WHAT TO DO :: The whole listing, except its pictures, is to be repeated exactly.

EXTRACTED MATERIAL ::
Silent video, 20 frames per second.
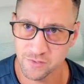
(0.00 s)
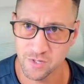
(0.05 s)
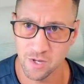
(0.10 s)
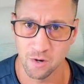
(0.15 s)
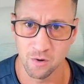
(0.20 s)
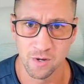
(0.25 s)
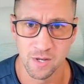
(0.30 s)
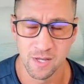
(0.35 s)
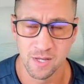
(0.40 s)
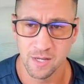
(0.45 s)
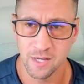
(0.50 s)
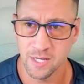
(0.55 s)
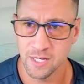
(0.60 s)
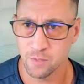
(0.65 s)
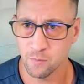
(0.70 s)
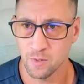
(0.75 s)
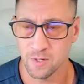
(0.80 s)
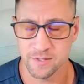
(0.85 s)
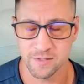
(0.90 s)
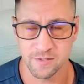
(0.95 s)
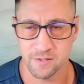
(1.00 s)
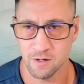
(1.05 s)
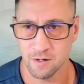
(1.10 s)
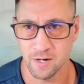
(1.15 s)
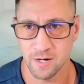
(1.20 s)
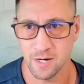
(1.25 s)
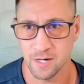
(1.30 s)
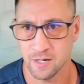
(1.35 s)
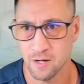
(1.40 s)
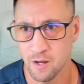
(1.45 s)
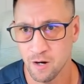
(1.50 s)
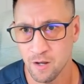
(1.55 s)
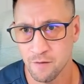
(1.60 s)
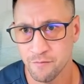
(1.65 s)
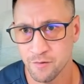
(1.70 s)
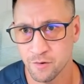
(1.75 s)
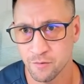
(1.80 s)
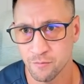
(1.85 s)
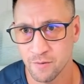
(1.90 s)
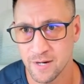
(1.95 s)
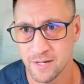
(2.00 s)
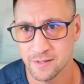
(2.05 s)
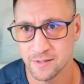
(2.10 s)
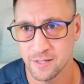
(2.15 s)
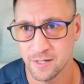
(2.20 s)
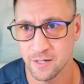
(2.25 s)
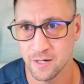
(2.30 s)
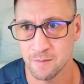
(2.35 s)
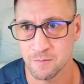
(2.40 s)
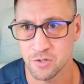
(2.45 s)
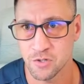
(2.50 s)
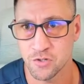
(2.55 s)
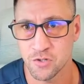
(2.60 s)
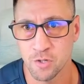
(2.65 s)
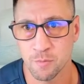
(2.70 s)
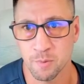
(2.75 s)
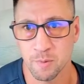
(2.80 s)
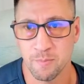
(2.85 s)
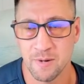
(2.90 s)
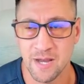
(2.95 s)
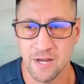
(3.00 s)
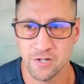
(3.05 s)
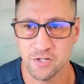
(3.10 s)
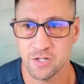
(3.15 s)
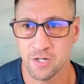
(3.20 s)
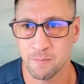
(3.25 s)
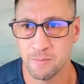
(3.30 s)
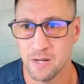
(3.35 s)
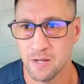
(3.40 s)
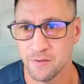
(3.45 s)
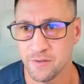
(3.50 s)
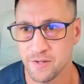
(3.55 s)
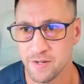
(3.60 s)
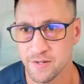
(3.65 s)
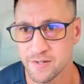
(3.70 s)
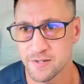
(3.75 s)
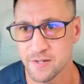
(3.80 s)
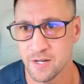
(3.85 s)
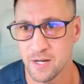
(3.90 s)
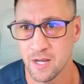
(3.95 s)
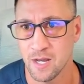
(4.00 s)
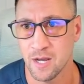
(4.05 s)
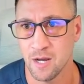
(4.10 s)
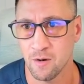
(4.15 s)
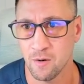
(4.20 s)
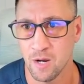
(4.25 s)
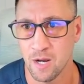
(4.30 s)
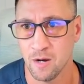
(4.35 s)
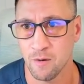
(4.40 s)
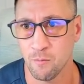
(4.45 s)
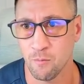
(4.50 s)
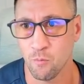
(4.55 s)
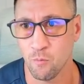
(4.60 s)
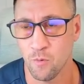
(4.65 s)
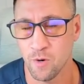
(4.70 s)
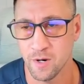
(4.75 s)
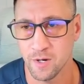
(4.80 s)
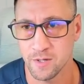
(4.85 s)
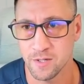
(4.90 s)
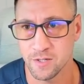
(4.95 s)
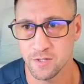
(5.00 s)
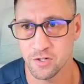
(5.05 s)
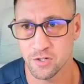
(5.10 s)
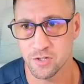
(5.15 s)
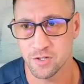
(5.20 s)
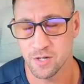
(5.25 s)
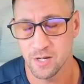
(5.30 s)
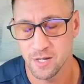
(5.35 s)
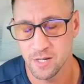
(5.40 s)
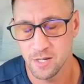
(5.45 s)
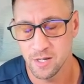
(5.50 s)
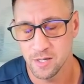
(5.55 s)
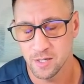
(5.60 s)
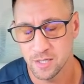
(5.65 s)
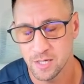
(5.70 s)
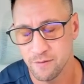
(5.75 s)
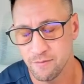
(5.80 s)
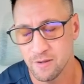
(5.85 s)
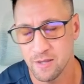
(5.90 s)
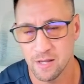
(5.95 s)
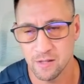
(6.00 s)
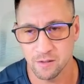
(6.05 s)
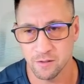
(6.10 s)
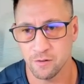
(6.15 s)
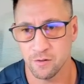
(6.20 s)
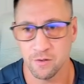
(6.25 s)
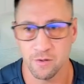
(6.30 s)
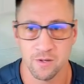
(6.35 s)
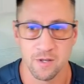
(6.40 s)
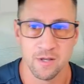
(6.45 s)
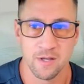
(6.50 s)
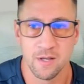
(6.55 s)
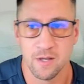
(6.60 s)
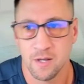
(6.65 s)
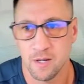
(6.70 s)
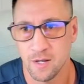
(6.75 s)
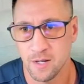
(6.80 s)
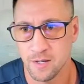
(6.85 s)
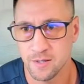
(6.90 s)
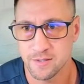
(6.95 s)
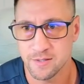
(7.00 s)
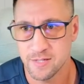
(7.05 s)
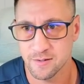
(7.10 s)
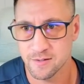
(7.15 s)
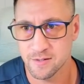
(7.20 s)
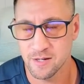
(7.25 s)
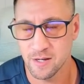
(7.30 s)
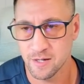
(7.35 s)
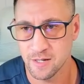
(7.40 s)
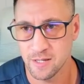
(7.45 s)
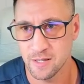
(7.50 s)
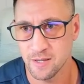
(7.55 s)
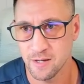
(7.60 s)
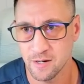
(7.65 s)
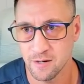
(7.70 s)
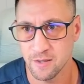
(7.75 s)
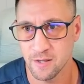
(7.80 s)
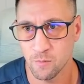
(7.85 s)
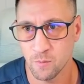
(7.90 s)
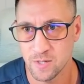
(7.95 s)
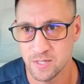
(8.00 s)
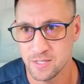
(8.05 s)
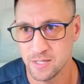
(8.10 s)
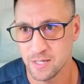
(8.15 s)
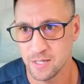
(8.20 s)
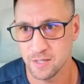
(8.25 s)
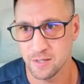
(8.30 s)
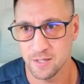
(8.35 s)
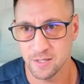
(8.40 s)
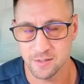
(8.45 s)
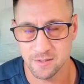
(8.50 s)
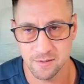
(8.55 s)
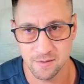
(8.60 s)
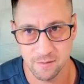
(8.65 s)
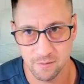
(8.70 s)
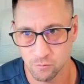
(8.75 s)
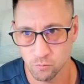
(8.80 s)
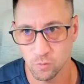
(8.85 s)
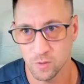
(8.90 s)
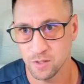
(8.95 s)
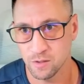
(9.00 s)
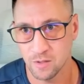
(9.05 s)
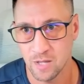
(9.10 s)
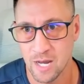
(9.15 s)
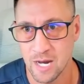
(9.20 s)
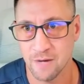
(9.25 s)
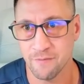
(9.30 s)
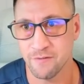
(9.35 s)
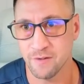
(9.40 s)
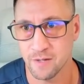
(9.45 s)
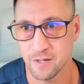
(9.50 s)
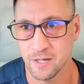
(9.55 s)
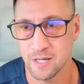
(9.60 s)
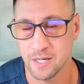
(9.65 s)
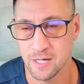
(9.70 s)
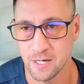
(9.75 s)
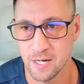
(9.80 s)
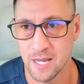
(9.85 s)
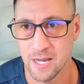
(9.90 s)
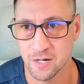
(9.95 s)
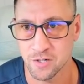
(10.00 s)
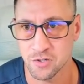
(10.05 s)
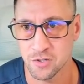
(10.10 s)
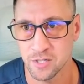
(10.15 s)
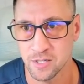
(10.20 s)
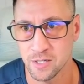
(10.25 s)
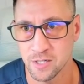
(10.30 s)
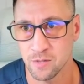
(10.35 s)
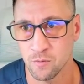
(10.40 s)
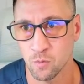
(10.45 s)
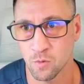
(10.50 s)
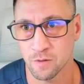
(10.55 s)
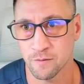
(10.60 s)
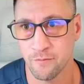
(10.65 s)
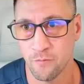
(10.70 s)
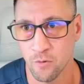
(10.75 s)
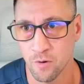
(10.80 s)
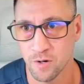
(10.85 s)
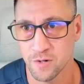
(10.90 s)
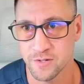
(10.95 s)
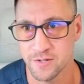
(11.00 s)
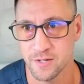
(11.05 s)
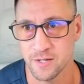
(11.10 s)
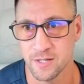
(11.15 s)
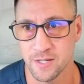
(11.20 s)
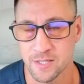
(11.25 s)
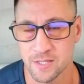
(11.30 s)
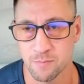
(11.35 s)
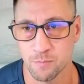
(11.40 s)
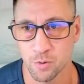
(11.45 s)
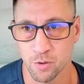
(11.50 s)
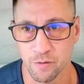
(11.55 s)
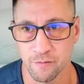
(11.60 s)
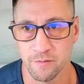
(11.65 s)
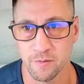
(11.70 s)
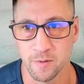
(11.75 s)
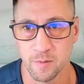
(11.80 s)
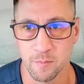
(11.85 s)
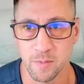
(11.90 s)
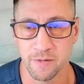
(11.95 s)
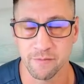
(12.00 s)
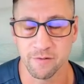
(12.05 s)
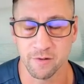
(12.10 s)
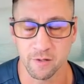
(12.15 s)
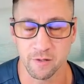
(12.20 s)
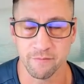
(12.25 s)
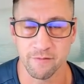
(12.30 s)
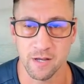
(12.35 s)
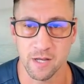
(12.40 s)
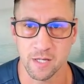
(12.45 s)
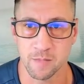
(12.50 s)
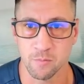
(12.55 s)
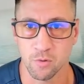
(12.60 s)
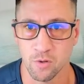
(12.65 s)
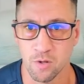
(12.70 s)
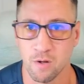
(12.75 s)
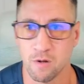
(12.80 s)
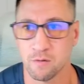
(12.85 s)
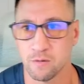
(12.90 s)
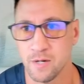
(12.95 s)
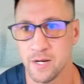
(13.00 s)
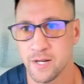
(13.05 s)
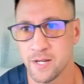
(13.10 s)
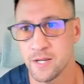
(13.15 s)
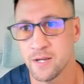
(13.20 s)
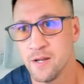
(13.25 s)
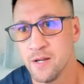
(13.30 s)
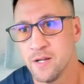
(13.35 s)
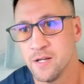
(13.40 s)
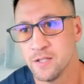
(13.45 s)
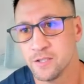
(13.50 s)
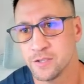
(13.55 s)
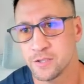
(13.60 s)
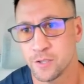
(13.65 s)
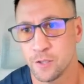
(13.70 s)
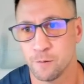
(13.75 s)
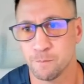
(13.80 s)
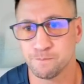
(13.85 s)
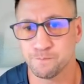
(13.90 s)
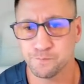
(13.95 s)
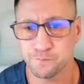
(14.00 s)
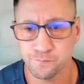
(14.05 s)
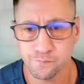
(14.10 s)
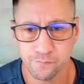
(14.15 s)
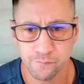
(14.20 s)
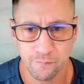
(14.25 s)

So, anyways, sorry, I got off on a rant there. I'm just super passionate about this, and I wanted to just give you that little study there that we did that's real life, and it actually did work for us, and it's proved to be very valuable already. So,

ANSWER BOX ::
Silent video, 20 frames per second.
(0.00 s)
(0.05 s)
(0.10 s)
(0.15 s)
(0.20 s)
(0.25 s)
(0.30 s)
(0.35 s)
(0.40 s)
(0.45 s)
(0.50 s)
(0.55 s)
(0.60 s)
(0.65 s)
(0.70 s)
(0.75 s)
(0.80 s)
(0.85 s)
(0.90 s)
(0.95 s)
(1.00 s)
(1.05 s)
(1.10 s)
(1.15 s)
(1.20 s)
(1.25 s)
(1.30 s)
(1.35 s)
(1.40 s)
(1.45 s)
(1.50 s)
(1.55 s)
(1.60 s)
(1.65 s)
(1.70 s)
(1.75 s)
(1.80 s)
(1.85 s)
(1.90 s)
(1.95 s)
(2.00 s)
(2.05 s)
(2.10 s)
(2.15 s)
(2.20 s)
(2.25 s)
(2.30 s)
(2.35 s)
(2.40 s)
(2.45 s)
(2.50 s)
(2.55 s)
(2.60 s)
(2.65 s)
(2.70 s)
(2.75 s)
(2.80 s)
(2.85 s)
(2.90 s)
(2.95 s)
(3.00 s)
(3.05 s)
(3.10 s)
(3.15 s)
(3.20 s)
(3.25 s)
(3.30 s)
(3.35 s)
(3.40 s)
(3.45 s)
(3.50 s)
(3.55 s)
(3.60 s)
(3.65 s)
(3.70 s)
(3.75 s)
(3.80 s)
(3.85 s)
(3.90 s)
(3.95 s)
(4.00 s)
(4.05 s)
(4.10 s)
(4.15 s)
(4.20 s)
(4.25 s)
(4.30 s)
(4.35 s)
(4.40 s)
(4.45 s)
(4.50 s)
(4.55 s)
(4.60 s)
(4.65 s)
(4.70 s)
(4.75 s)
(4.80 s)
(4.85 s)
(4.90 s)
(4.95 s)
(5.00 s)
(5.05 s)
(5.10 s)
(5.15 s)
(5.20 s)
(5.25 s)
(5.30 s)
(5.35 s)
(5.40 s)
(5.45 s)
(5.50 s)
(5.55 s)
(5.60 s)
(5.65 s)
(5.70 s)
(5.75 s)
(5.80 s)
(5.85 s)
(5.90 s)
(5.95 s)
(6.00 s)
(6.05 s)
(6.10 s)
(6.15 s)
(6.20 s)
(6.25 s)
(6.30 s)
(6.35 s)
(6.40 s)
(6.45 s)
(6.50 s)
(6.55 s)
(6.60 s)
(6.65 s)
(6.70 s)
(6.75 s)
(6.80 s)
(6.85 s)
(6.90 s)
(6.95 s)
(7.00 s)
(7.05 s)
(7.10 s)
(7.15 s)
(7.20 s)
(7.25 s)
(7.30 s)
(7.35 s)
(7.40 s)
(7.45 s)
(7.50 s)
(7.55 s)
(7.60 s)
(7.65 s)
(7.70 s)
(7.75 s)
(7.80 s)
(7.85 s)
(7.90 s)
(7.95 s)
(8.00 s)
(8.05 s)
(8.10 s)
(8.15 s)
(8.20 s)
(8.25 s)
(8.30 s)
(8.35 s)
(8.40 s)
(8.45 s)
(8.50 s)
(8.55 s)
(8.60 s)
(8.65 s)
(8.70 s)
(8.75 s)
(8.80 s)
(8.85 s)
(8.90 s)
(8.95 s)
(9.00 s)
(9.05 s)
(9.10 s)
(9.15 s)
(9.20 s)
(9.25 s)
(9.30 s)
(9.35 s)
(9.40 s)
(9.45 s)
(9.50 s)
(9.55 s)
(9.60 s)
(9.65 s)
(9.70 s)
(9.75 s)
(9.80 s)
(9.85 s)
(9.90 s)
(9.95 s)
(10.00 s)
(10.05 s)
(10.10 s)
(10.15 s)
(10.20 s)
(10.25 s)
(10.30 s)
(10.35 s)
(10.40 s)
(10.45 s)
(10.50 s)
(10.55 s)
(10.60 s)
(10.65 s)
(10.70 s)
(10.75 s)
(10.80 s)
(10.85 s)
(10.90 s)
(10.95 s)
(11.00 s)
(11.05 s)
(11.10 s)
(11.15 s)
(11.20 s)
(11.25 s)
(11.30 s)
(11.35 s)
(11.40 s)
(11.45 s)
(11.50 s)
(11.55 s)
(11.60 s)
(11.65 s)
(11.70 s)
(11.75 s)
(11.80 s)
(11.85 s)
(11.90 s)
(11.95 s)
(12.00 s)
(12.05 s)
(12.10 s)
(12.15 s)
(12.20 s)
(12.25 s)
(12.30 s)
(12.35 s)
(12.40 s)
(12.45 s)
(12.50 s)
(12.55 s)
(12.60 s)
(12.65 s)
(12.70 s)
(12.75 s)
(12.80 s)
(12.85 s)
(12.90 s)
(12.95 s)
(13.00 s)
(13.05 s)
(13.10 s)
(13.15 s)
(13.20 s)
(13.25 s)
(13.30 s)
(13.35 s)
(13.40 s)
(13.45 s)
(13.50 s)
(13.55 s)
(13.60 s)
(13.65 s)
(13.70 s)
(13.75 s)
(13.80 s)
(13.85 s)
(13.90 s)
(13.95 s)
(14.00 s)
(14.05 s)
(14.10 s)
(14.15 s)
(14.20 s)
(14.25 s)

So, anyways, sorry, I got off on a rant there. I'm just super passionate about this, and I wanted to just give you that little study there that we did that's real life, and it actually did work for us, and it's proved to be very valuable already. So,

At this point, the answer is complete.